WORKING DATA:
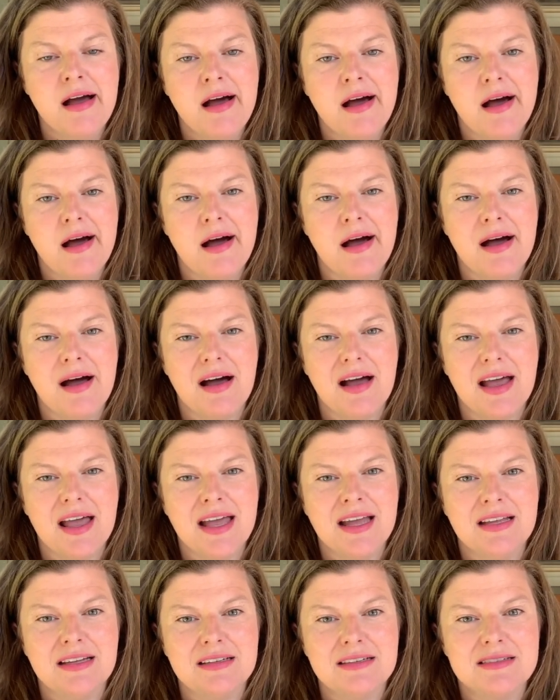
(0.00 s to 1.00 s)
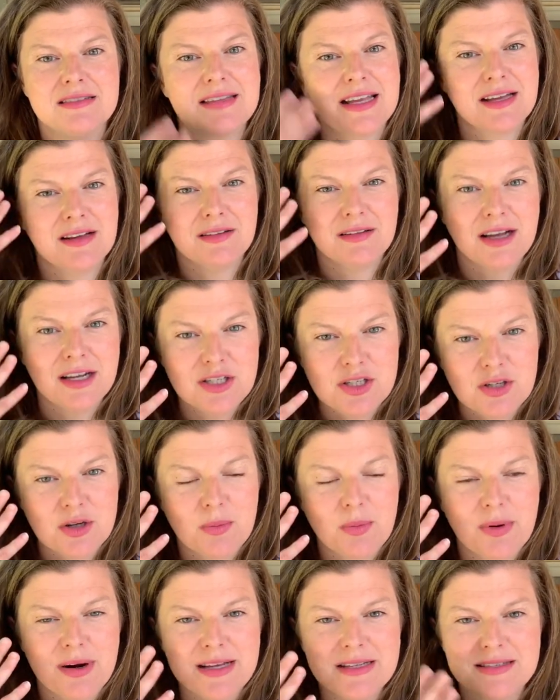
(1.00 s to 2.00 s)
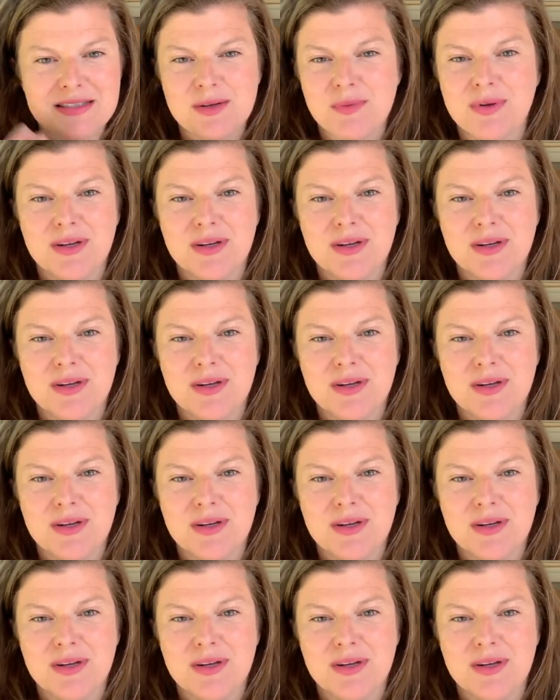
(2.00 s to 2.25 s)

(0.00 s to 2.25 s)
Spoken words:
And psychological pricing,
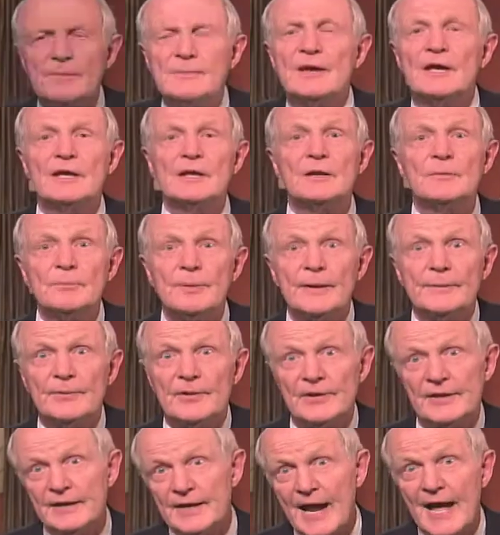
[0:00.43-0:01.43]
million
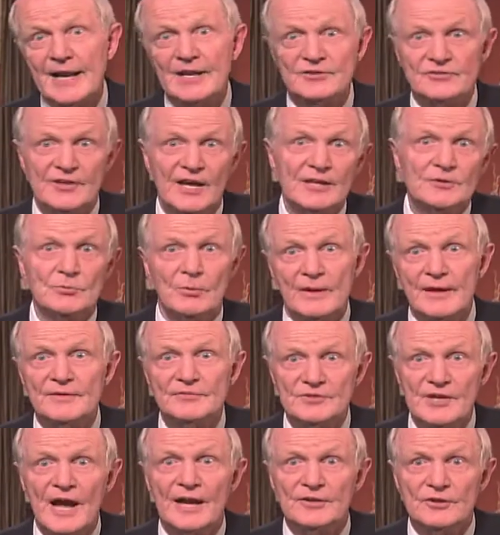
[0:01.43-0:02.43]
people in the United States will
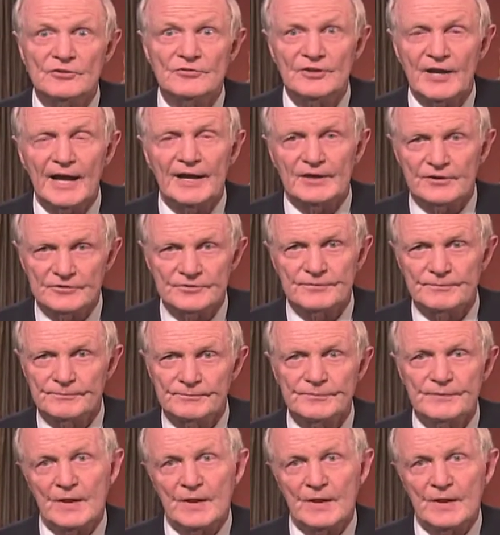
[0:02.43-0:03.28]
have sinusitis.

TASK DETAILS: Make an exact reproduction of the listing above, without any pictures.

RESPONSE:
(0.00 s to 1.00 s)
(1.00 s to 2.00 s)
(2.00 s to 2.25 s)

(0.00 s to 2.25 s)
Spoken words:
And psychological pricing,
[0:00.43-0:01.43]
million
[0:01.43-0:02.43]
people in the United States will
[0:02.43-0:03.28]
have sinusitis.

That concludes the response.